## Task goal
Retype all the records below exactly as they are, with no image carried over.

## Information provided
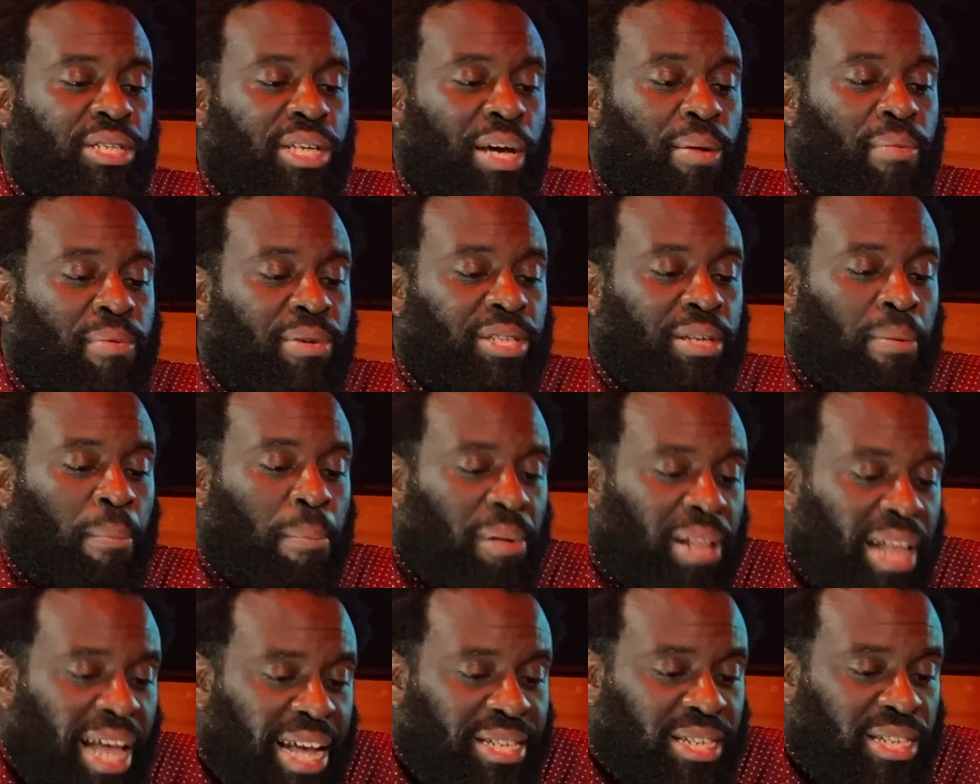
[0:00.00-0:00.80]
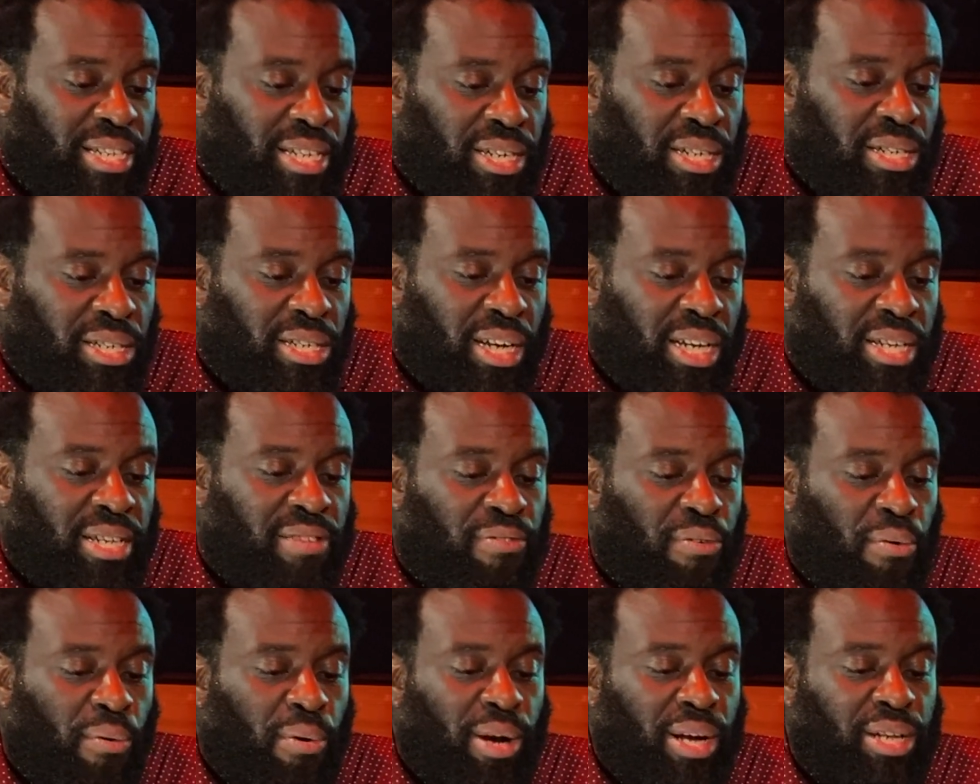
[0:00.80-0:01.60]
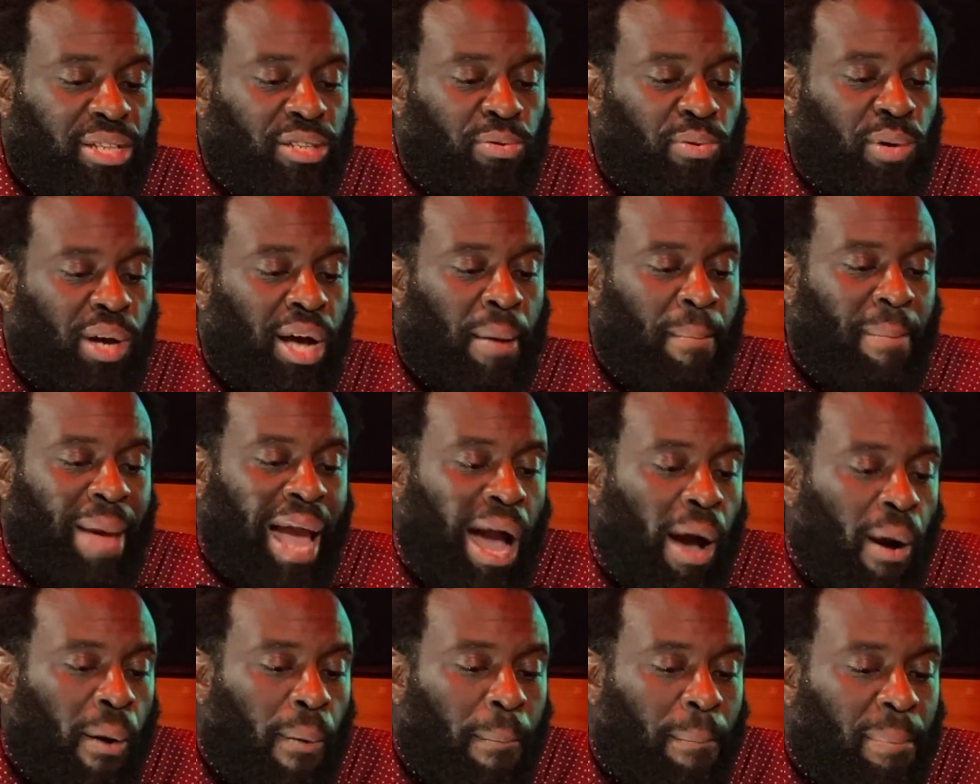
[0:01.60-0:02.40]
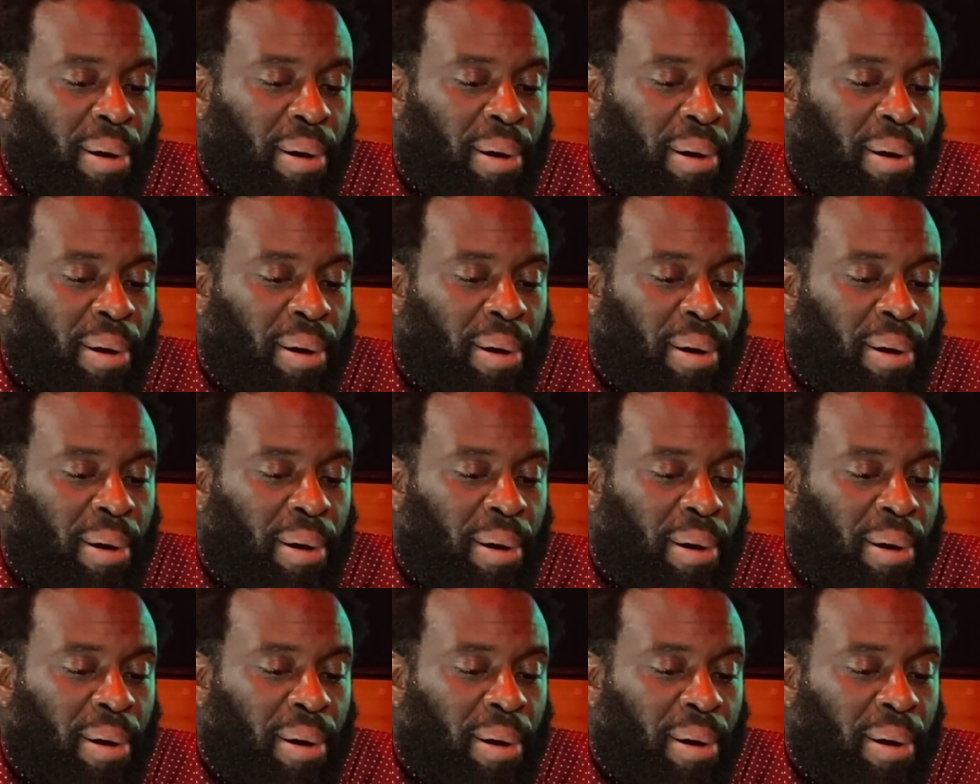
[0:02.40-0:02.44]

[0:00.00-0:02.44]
a blessing just for it to come out.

## Task output
[0:00.00-0:00.80]
[0:00.80-0:01.60]
[0:01.60-0:02.40]
[0:02.40-0:02.44]

[0:00.00-0:02.44]
a blessing just for it to come out.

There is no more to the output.